*** Task material ***
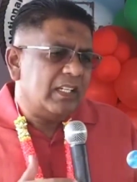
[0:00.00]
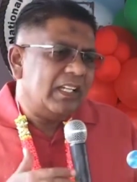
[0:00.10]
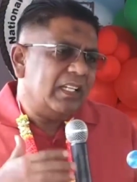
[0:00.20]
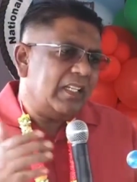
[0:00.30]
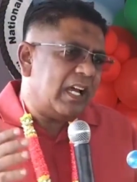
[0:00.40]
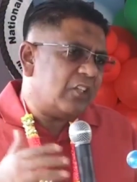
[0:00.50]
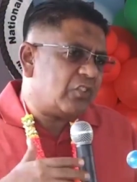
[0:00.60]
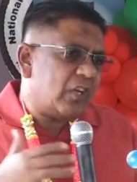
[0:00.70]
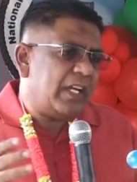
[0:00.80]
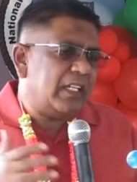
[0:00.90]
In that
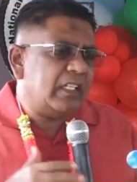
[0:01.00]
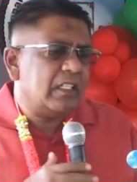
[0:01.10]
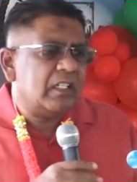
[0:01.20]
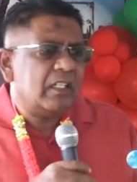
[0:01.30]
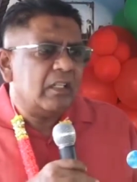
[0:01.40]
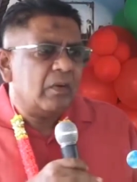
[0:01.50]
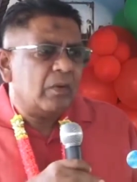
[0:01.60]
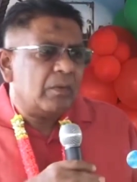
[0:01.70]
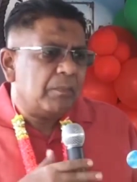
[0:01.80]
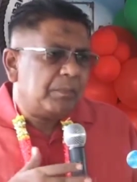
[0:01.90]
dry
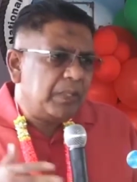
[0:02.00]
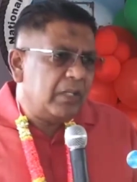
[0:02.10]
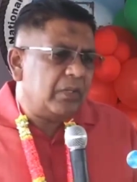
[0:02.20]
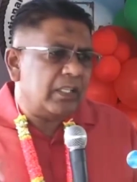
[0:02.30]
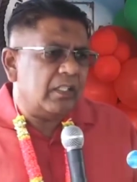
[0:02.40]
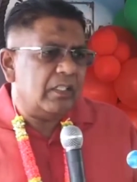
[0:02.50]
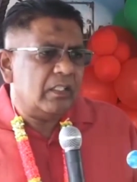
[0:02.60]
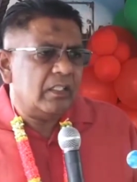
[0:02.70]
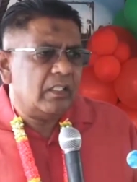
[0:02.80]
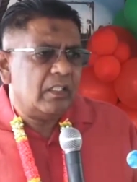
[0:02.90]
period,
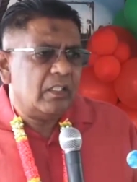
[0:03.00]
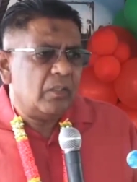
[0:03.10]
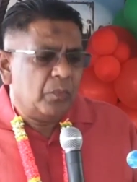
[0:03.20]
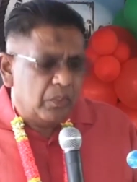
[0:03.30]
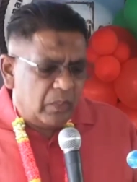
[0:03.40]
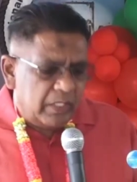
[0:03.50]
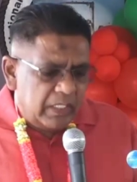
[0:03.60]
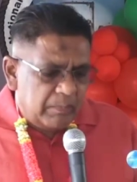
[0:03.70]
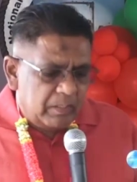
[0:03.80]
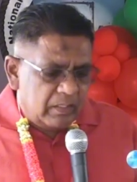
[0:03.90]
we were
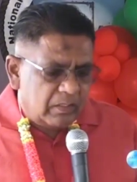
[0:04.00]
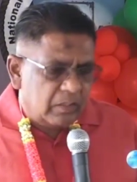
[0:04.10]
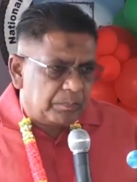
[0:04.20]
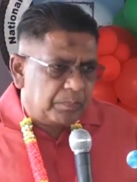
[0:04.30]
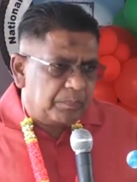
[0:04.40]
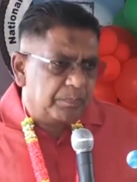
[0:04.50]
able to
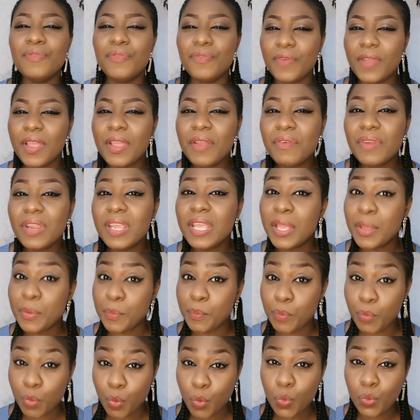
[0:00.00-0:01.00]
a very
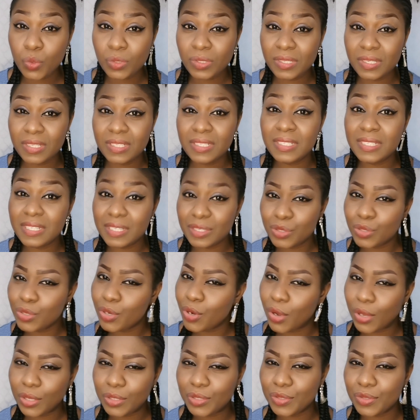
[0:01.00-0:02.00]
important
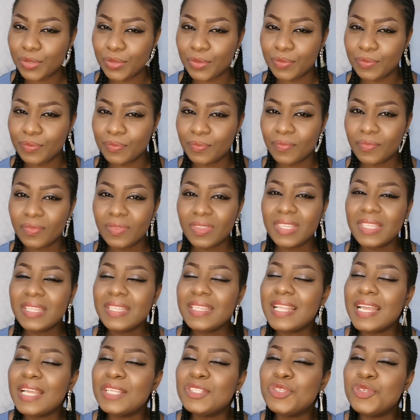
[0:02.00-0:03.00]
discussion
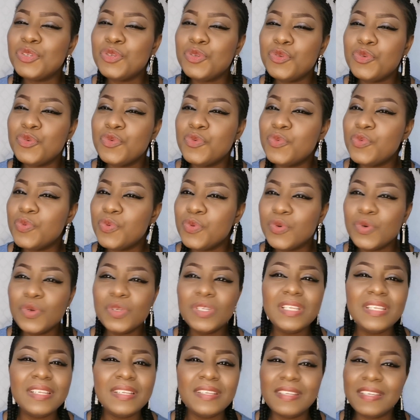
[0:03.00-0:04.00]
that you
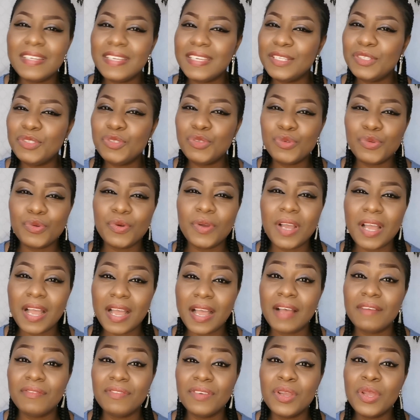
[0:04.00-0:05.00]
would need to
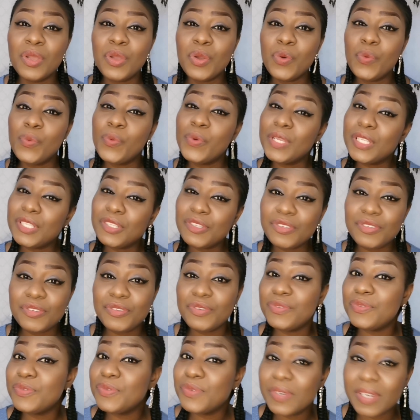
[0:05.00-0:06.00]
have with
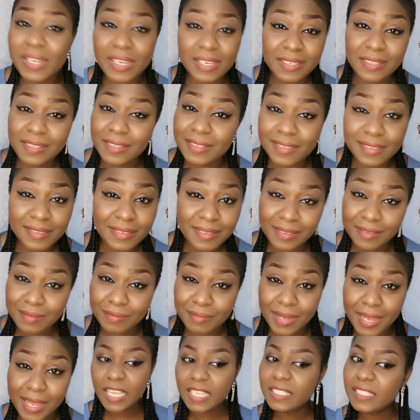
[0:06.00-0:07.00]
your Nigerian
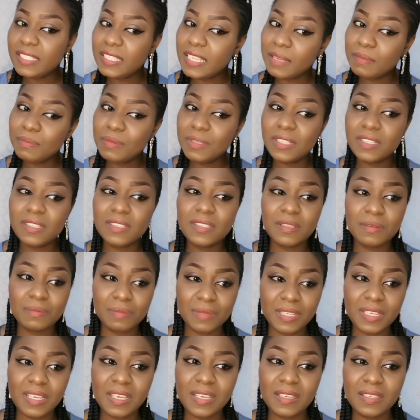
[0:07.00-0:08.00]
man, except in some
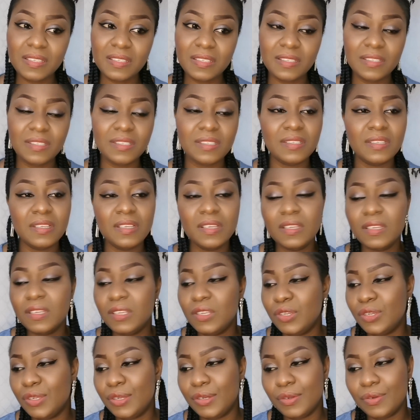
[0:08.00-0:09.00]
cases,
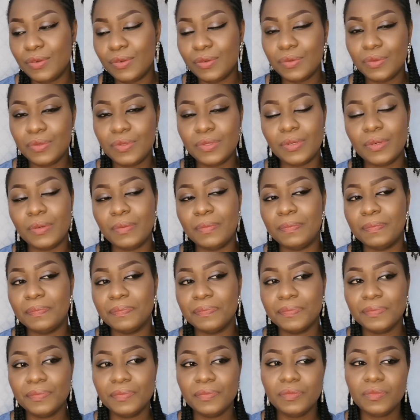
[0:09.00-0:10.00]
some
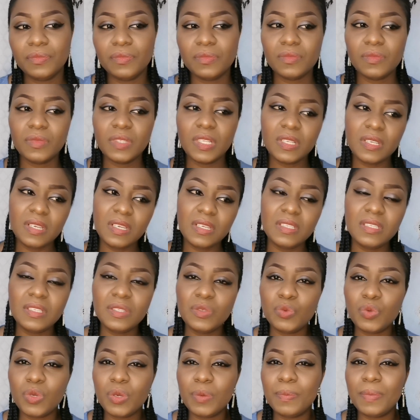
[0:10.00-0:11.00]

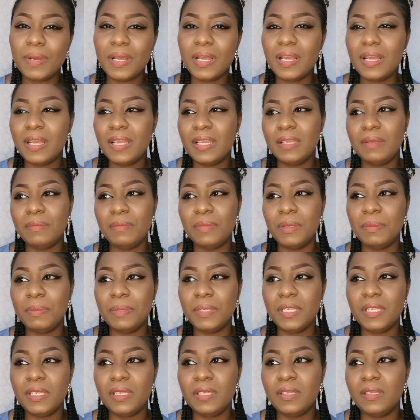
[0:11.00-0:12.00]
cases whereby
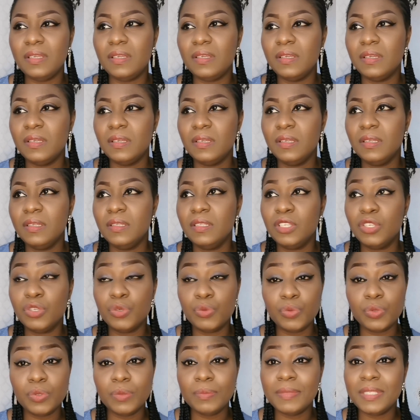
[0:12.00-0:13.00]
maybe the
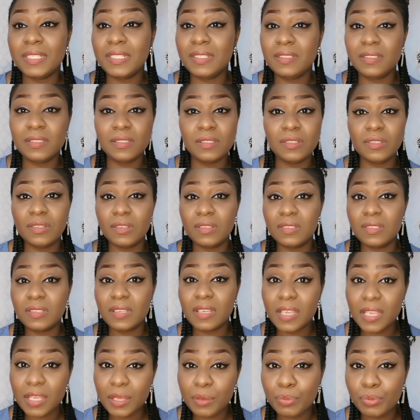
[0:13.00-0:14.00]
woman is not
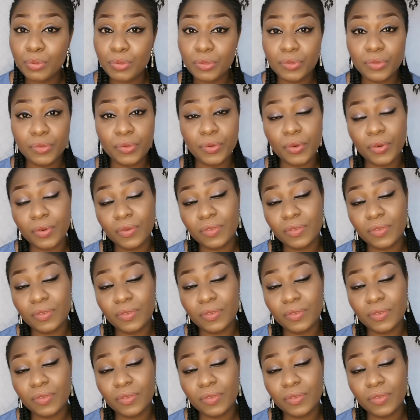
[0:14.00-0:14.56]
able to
***
**To do**: Repeat the records above exactly, leaving out the pictures.

**Exercise result**:
[0:00.00]
[0:00.10]
[0:00.20]
[0:00.30]
[0:00.40]
[0:00.50]
[0:00.60]
[0:00.70]
[0:00.80]
[0:00.90]
In that
[0:01.00]
[0:01.10]
[0:01.20]
[0:01.30]
[0:01.40]
[0:01.50]
[0:01.60]
[0:01.70]
[0:01.80]
[0:01.90]
dry
[0:02.00]
[0:02.10]
[0:02.20]
[0:02.30]
[0:02.40]
[0:02.50]
[0:02.60]
[0:02.70]
[0:02.80]
[0:02.90]
period,
[0:03.00]
[0:03.10]
[0:03.20]
[0:03.30]
[0:03.40]
[0:03.50]
[0:03.60]
[0:03.70]
[0:03.80]
[0:03.90]
we were
[0:04.00]
[0:04.10]
[0:04.20]
[0:04.30]
[0:04.40]
[0:04.50]
able to
[0:00.00-0:01.00]
a very
[0:01.00-0:02.00]
important
[0:02.00-0:03.00]
discussion
[0:03.00-0:04.00]
that you
[0:04.00-0:05.00]
would need to
[0:05.00-0:06.00]
have with
[0:06.00-0:07.00]
your Nigerian
[0:07.00-0:08.00]
man, except in some
[0:08.00-0:09.00]
cases,
[0:09.00-0:10.00]
some
[0:10.00-0:11.00]

[0:11.00-0:12.00]
cases whereby
[0:12.00-0:13.00]
maybe the
[0:13.00-0:14.00]
woman is not
[0:14.00-0:14.56]
able to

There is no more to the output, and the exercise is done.